# Work instructions:
Skip every image and restate the data word for word.

Collected data
********
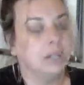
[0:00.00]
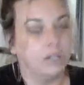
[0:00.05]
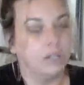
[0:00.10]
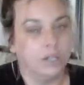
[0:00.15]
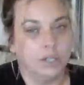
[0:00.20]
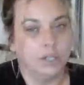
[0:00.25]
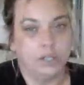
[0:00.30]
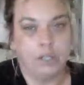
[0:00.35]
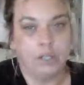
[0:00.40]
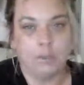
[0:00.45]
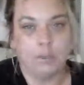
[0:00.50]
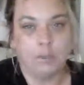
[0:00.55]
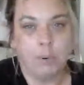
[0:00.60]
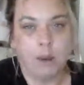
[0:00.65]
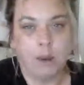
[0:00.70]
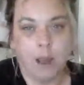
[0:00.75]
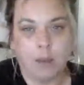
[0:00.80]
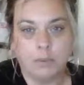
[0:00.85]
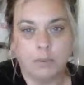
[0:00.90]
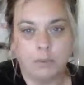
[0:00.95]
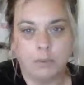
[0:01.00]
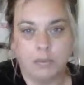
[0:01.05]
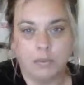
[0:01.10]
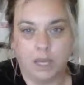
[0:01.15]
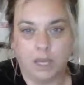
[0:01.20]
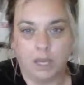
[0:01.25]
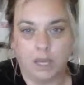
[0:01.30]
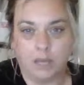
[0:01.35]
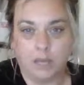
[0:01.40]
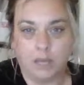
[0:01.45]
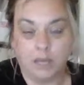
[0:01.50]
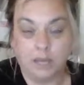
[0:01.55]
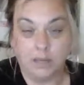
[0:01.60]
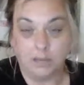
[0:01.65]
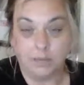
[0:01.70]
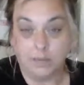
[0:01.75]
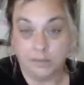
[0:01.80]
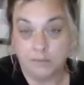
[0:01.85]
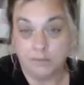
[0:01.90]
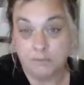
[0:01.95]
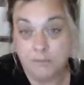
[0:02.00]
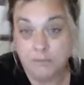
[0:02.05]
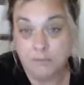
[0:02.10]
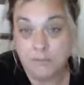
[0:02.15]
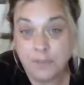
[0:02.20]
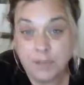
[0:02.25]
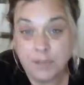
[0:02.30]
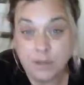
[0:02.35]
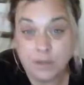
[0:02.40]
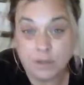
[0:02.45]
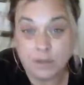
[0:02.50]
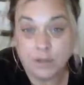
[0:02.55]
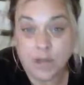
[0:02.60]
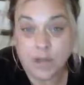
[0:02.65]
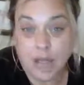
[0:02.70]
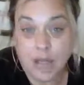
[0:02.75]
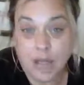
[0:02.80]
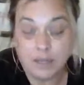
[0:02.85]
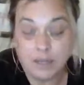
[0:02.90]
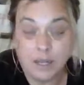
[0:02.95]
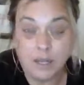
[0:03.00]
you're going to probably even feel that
********
# Solution for this exercise:
[0:00.00]
[0:00.05]
[0:00.10]
[0:00.15]
[0:00.20]
[0:00.25]
[0:00.30]
[0:00.35]
[0:00.40]
[0:00.45]
[0:00.50]
[0:00.55]
[0:00.60]
[0:00.65]
[0:00.70]
[0:00.75]
[0:00.80]
[0:00.85]
[0:00.90]
[0:00.95]
[0:01.00]
[0:01.05]
[0:01.10]
[0:01.15]
[0:01.20]
[0:01.25]
[0:01.30]
[0:01.35]
[0:01.40]
[0:01.45]
[0:01.50]
[0:01.55]
[0:01.60]
[0:01.65]
[0:01.70]
[0:01.75]
[0:01.80]
[0:01.85]
[0:01.90]
[0:01.95]
[0:02.00]
[0:02.05]
[0:02.10]
[0:02.15]
[0:02.20]
[0:02.25]
[0:02.30]
[0:02.35]
[0:02.40]
[0:02.45]
[0:02.50]
[0:02.55]
[0:02.60]
[0:02.65]
[0:02.70]
[0:02.75]
[0:02.80]
[0:02.85]
[0:02.90]
[0:02.95]
[0:03.00]
you're going to probably even feel that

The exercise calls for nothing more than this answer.